As part of the eclipse commitment to quality, we submit to annual audits from a third-party auditing firm to review our deliverables and Quality documents each year. This is the first in a two-part series conducted by Kristie Lively, Vice President, Clinical Operations & Quality Compliance with a lead auditor from our selected firm – Kris Erickson, NQA USA.
What are the benefits to a company obtaining ISO registration?
The benefits of ISO registration go beyond a nice certificate hanging on your wall. Preparing for ISO registration involves an intensive team effort by all company employees, and leads to improvements to your business that are far more important than a framed piece of paper stating that you are certified.
ISO-certified companies see the following potential benefits:
- Increased efficiency in their operations
- Cost savings from reduced product rejects, and fewer warranty claims
- Continual improvement of their products and services
- Increased traceability and accountability throughout the organization
- Improved client satisfaction
- Improved competitive positioning in their industry
- Recognition by suppliers and clients that they have a first-class quality management system
Sometimes I explain the ISO9001 standard to people this way: “These are the things any successful company should be doing, but the fact that it is now required, and that the company is audited regularly, means these things happen on a consistent basis.”
What are the biggest challenges organizations face when they initially begin the ISO registration process?
You know, sometimes we get calls from companies that would like to become ISO registered, and after a few questions we realize they are just not ready. I think companies underestimate the effort involved in preparing for a registration audit if they are not familiar with the process.
But there is help! There are many highly qualified industry consultants who will guide a company through the process.

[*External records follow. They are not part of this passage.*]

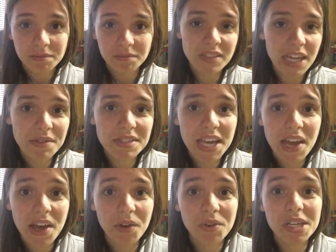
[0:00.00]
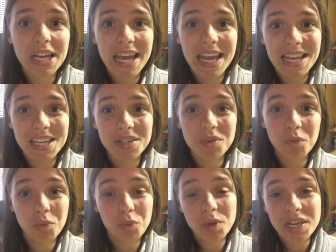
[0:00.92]
downtown, and
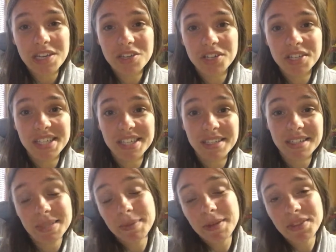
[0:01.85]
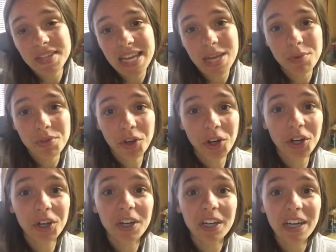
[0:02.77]
we just spent the day with
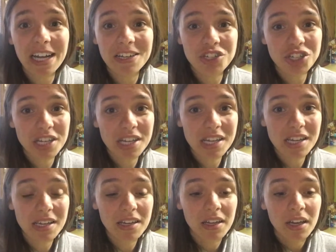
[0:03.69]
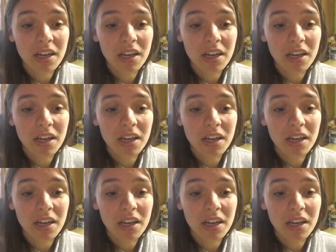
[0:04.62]
her, and she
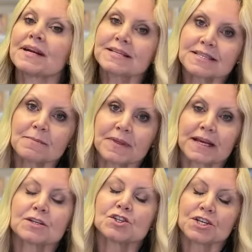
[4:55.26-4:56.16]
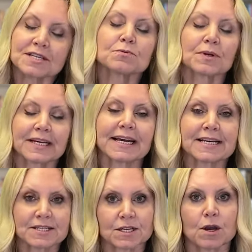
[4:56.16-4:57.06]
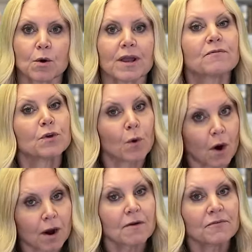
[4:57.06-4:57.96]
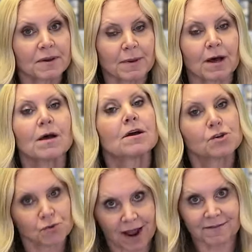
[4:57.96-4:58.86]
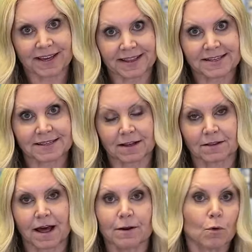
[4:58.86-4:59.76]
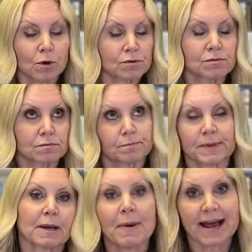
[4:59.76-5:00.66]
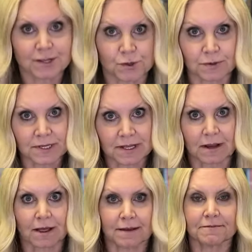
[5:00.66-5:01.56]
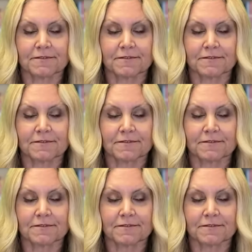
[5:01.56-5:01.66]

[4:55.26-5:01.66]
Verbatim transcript: it is something just really nice to know if you are a female driving in the slug lot or being a passenger in this one, lot in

NQA also offers an optional pre-assessment to help companies identify the areas that need work.
Our registration process is two-stage. At the Stage 1 audit, problems that could cause a failure of Stage 2 are identified. So companies have a chance to get things in order before the “real” audit at, Stage 2.
What are some common mistakes made by organizations when trying to implement the standards?
As the ISO 9001 Standard has evolved, there has been less and less of a focus on the quantity of documentation. The previous version of the Standard, released in the year 2000, required the company to have documented procedures for twenty different activities within the business. The current version, 2008, requires six documented procedures. The motivation behind this reduction is to allow the company to define the efficiencies that match its business case. We auditors now spend time understanding the business process and trace it through specific scenarios to assure that the company followed its procedures consistently. So the idea that more procedures are better is a thing of the past. More documentation does not equal more quality.
What process or organizational change makes the greatest impact on quality output for companies?
One is corrective action. A robust corrective action process means that companies are finding the true root cause behind problems that arise. They find methods for containing the immediate problem, then creating a fix that will prevent the same problem from happening again, and a plan to check for effectiveness of that fix in the future.
I also believe setting quality objectives is important. High-level management must zero in on the few key indicators of quality, set goals, communicate them, measure and track them, and react quickly if anything goes awry. Again, something any successful company should be doing, but with ISO9001 it becomes mandatory.